I have a huge gripe about my week in Boston: the air conditioning. New England in February is cold enough to freeze almost all the moisture out of the air, and the Boston Sheraton has an air conditioning system from hell -- it has temperature control, but no humidity control. The place is dryer than high noon in Death Valley. Even worse, all the hotel staff seem to think that exposure to temperatures below 75 degrees fahrenheit -- 23 celsius or thereabouts -- is liable to cause hypothermia. In a vain attempt to chill out, I dialed the temperature in our room down to 16.5 celsius (63 fahrenheit), as low as it would go ... and the next day discovered two things: firstly, that despite the exterior temperature being several degrees south of freezing, the aircon, wheezing its guts out as it ran constantly, couldn't actually cool the room down to that temperature: and secondly, the maid had added a thermal blanket to the bedding, presumably in an attempt to keep us from catching our death of cold.

The combination of high temperatures, dry air, and nylon carpet was literally electrifying.
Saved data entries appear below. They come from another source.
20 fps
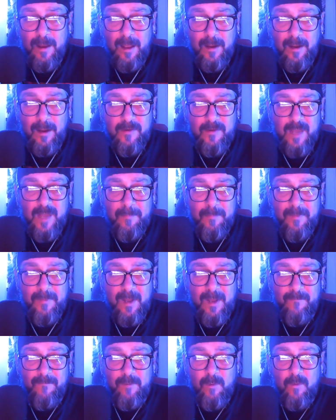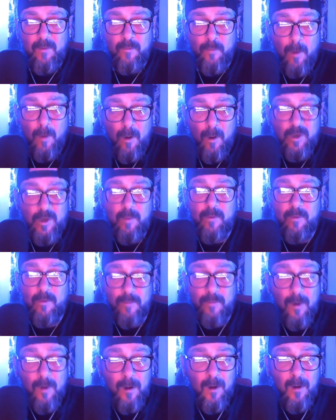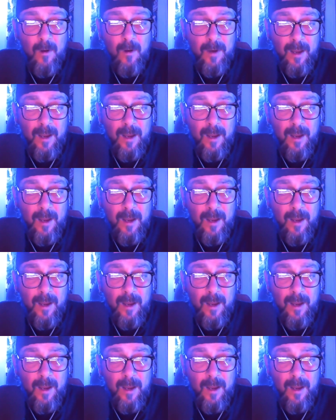accept that if you was wrong, you was wrong,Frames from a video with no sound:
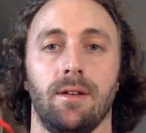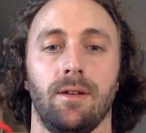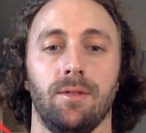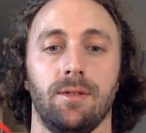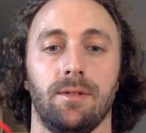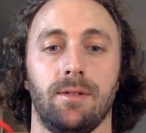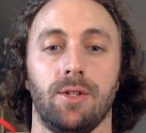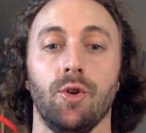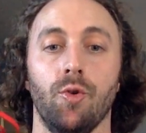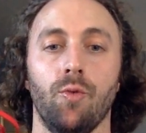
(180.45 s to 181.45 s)
uh,
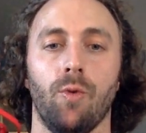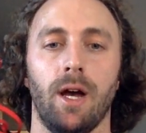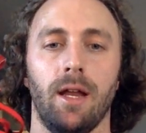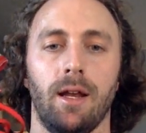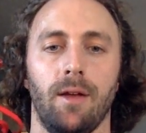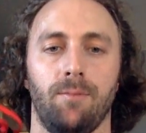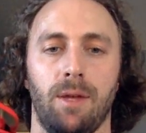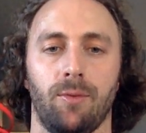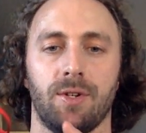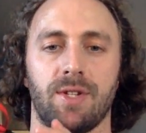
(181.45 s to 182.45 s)
do what uh,
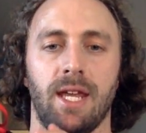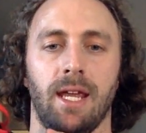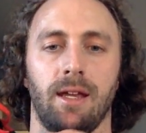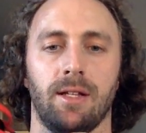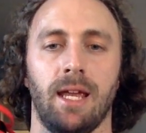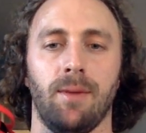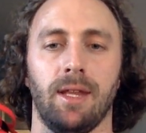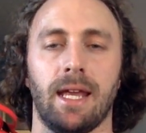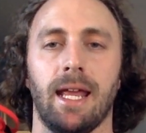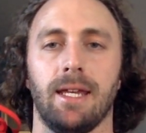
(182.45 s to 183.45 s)
people are saying,
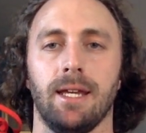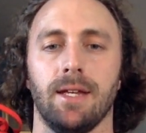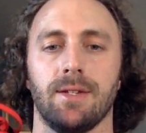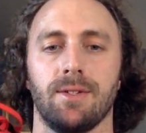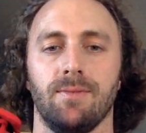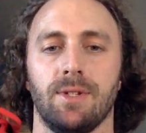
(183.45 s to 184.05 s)
claiming that it does,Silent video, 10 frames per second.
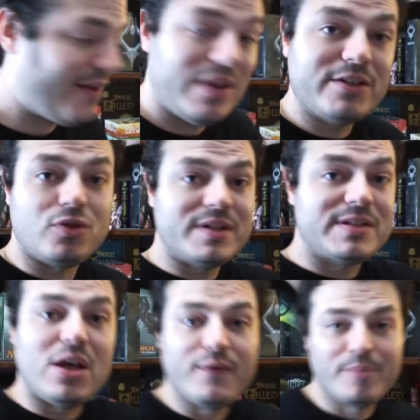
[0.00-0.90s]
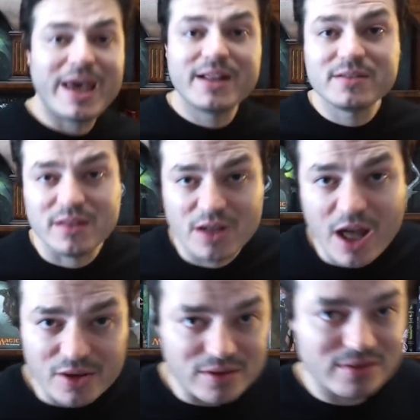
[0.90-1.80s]
and everything's only selling for pennies on
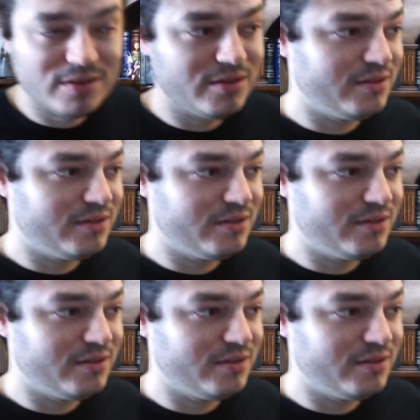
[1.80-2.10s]
the dollar.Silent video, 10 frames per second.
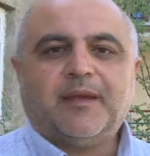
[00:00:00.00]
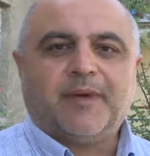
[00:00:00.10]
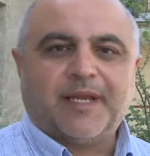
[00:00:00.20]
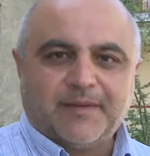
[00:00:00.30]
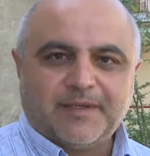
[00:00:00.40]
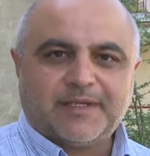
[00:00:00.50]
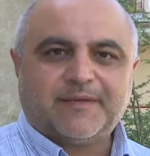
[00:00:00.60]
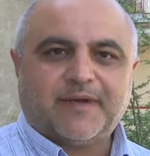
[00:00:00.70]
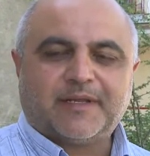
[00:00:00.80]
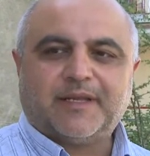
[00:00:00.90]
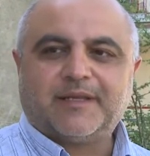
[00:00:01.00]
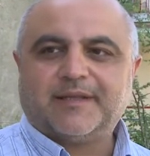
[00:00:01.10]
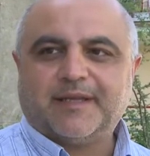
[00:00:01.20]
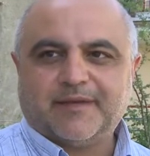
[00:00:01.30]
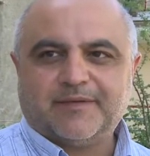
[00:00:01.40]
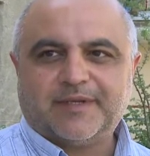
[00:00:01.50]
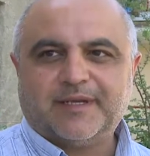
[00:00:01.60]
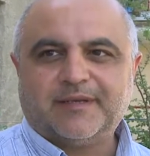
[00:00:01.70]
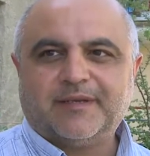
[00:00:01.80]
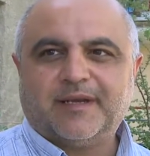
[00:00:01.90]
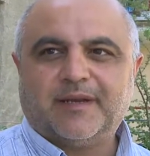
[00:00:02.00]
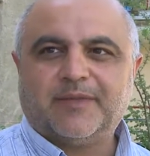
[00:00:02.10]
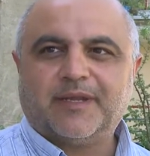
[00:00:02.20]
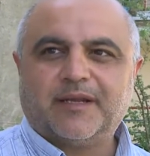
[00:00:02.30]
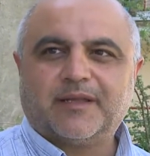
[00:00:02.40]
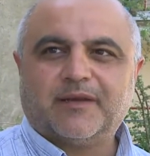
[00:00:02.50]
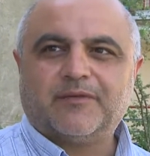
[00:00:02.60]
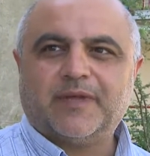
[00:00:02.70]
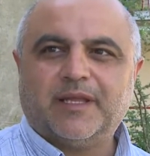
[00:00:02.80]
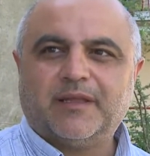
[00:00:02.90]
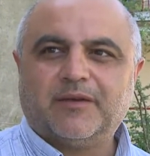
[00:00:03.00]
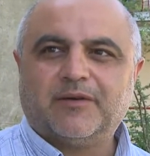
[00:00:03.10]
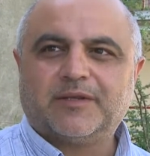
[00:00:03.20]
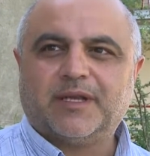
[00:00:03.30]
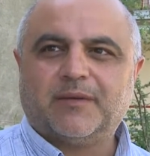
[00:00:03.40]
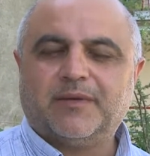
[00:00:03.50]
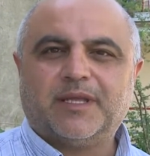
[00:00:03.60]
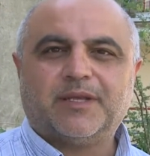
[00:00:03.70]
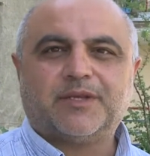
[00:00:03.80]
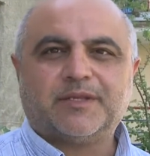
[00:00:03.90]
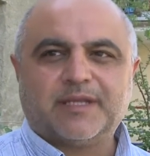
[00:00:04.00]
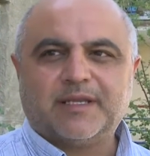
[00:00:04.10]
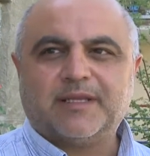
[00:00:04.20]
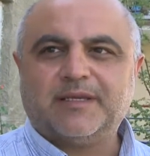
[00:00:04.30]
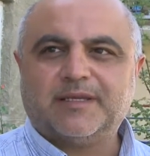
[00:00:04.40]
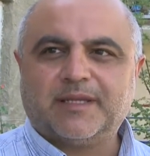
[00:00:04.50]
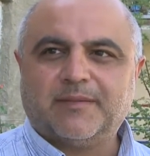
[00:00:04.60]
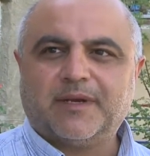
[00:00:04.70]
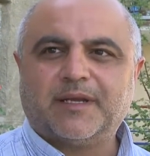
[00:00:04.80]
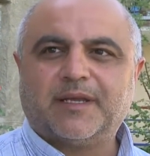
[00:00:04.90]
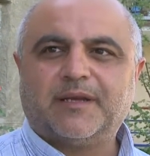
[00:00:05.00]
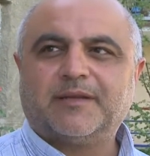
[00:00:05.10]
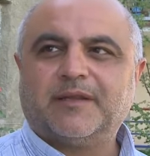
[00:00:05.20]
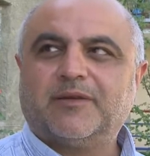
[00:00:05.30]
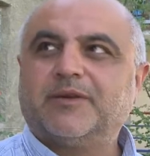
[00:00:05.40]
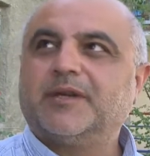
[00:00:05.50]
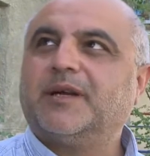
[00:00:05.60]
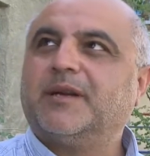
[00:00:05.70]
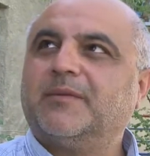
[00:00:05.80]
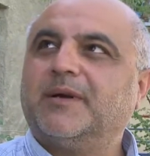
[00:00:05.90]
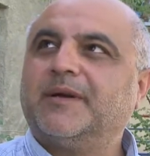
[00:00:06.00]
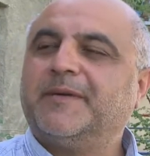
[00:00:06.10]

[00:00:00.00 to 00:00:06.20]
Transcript: My name is Vardan Tadevosyan. I'm director of the Lady Cox Rehabilitation Center in Stepanakert, Nagorno-Karabakh.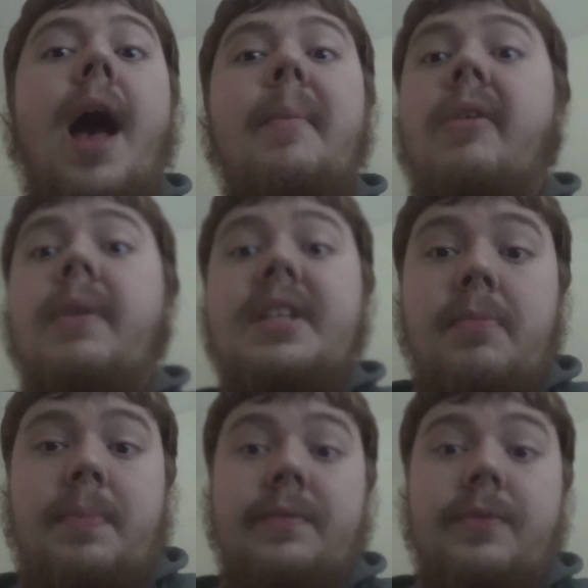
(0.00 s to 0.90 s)
I'm always
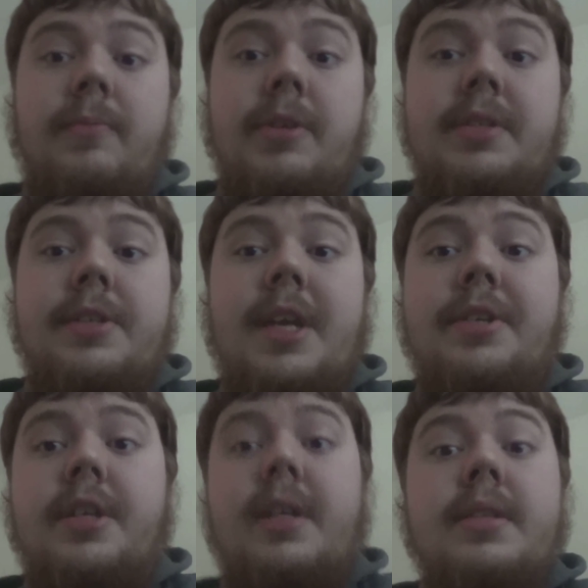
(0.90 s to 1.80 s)
open for more
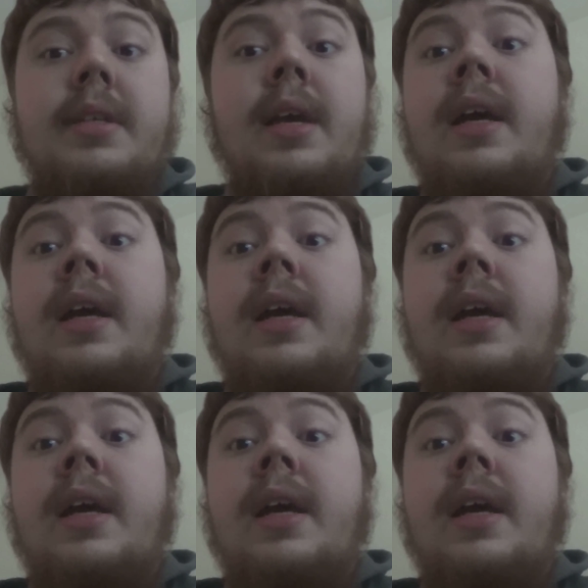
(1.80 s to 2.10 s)
suggestions.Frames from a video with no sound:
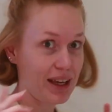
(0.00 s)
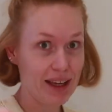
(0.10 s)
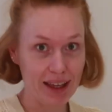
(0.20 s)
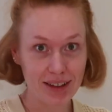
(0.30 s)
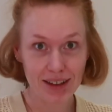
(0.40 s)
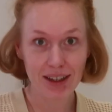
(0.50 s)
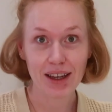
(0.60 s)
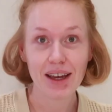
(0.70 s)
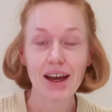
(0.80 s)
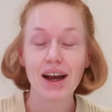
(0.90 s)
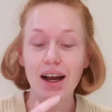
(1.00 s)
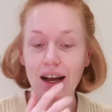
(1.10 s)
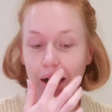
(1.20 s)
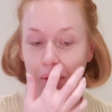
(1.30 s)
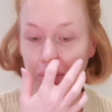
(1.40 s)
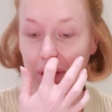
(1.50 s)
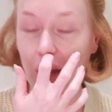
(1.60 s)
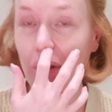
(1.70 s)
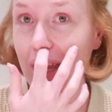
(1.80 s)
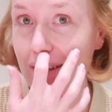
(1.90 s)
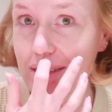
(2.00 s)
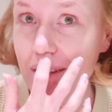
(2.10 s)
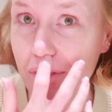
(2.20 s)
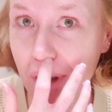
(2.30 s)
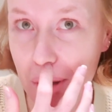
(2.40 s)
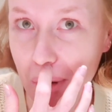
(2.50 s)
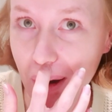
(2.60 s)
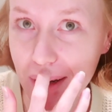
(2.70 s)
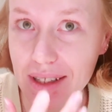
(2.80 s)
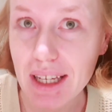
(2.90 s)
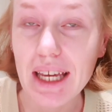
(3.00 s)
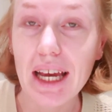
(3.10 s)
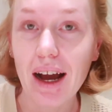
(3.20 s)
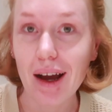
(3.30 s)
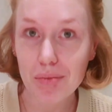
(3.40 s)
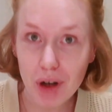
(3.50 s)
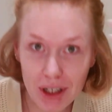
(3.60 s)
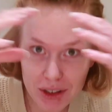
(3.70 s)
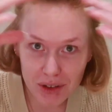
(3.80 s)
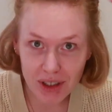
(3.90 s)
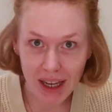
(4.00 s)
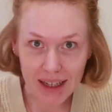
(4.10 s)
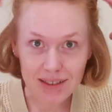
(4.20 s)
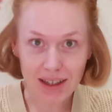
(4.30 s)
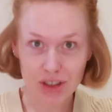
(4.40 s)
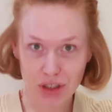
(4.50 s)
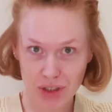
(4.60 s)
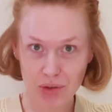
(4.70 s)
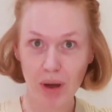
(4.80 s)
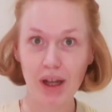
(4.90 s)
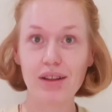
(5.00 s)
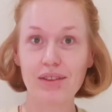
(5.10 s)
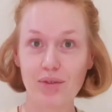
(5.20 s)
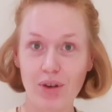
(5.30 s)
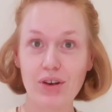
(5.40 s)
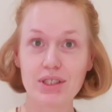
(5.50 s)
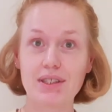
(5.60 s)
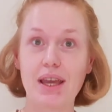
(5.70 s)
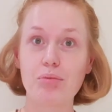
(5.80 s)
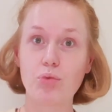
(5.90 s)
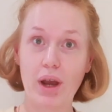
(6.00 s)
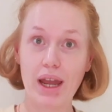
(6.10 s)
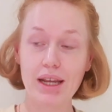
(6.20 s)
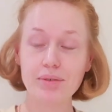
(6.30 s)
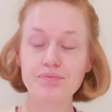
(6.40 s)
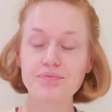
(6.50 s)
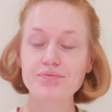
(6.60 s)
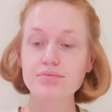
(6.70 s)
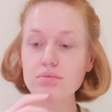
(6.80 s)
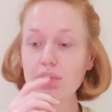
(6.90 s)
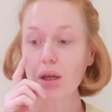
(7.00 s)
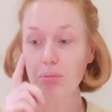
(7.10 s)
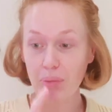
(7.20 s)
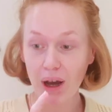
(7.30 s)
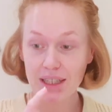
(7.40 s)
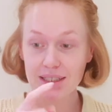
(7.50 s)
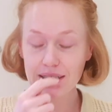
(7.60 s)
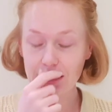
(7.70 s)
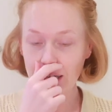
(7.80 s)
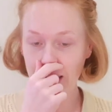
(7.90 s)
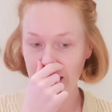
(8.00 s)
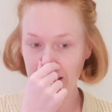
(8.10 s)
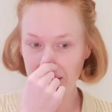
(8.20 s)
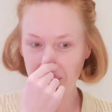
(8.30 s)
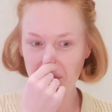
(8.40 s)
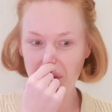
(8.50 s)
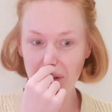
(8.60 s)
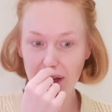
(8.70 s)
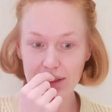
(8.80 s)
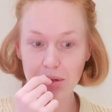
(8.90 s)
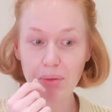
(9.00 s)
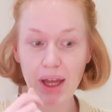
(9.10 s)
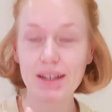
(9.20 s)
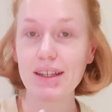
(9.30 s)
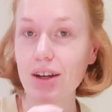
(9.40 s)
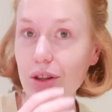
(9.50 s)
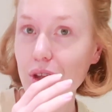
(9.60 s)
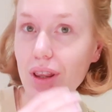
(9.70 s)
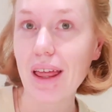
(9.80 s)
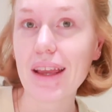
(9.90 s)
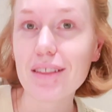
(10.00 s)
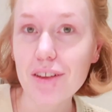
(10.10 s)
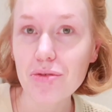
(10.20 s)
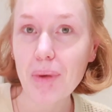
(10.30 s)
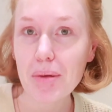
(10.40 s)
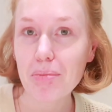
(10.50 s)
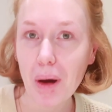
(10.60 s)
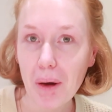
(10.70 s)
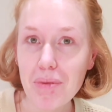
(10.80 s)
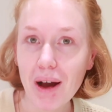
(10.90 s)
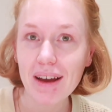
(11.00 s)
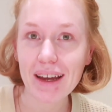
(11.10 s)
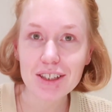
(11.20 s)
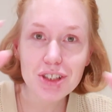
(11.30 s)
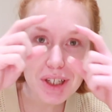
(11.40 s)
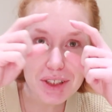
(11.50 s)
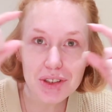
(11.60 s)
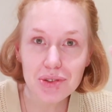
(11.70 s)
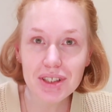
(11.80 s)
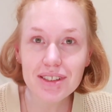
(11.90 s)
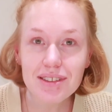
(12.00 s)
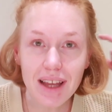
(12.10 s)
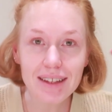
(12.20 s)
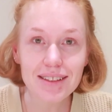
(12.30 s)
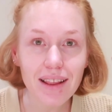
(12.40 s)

in. Now here's the funny part. I'm going to do the next section as well in the very same way, but depending on the length of my bob, I actually do this next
Feorag wore a charm bracelet and I constantly kept a coin in my fingers: we had to earth ourselves against metal fixtures and fittings every time we walked more than ten metres, leading to a startling succession of crackling bright sparks. After five days of this, my sinuses came out in protest and I succumbed to a head-cold from hell, which started in my nose and ended up on my chest just in time for the flight home. I'm used to about forty percent relative humidity, and indoor temperatures around 17-18 celsius; life in an arid Van de Graaf generator disguised as a five star hotel doesn't suit me.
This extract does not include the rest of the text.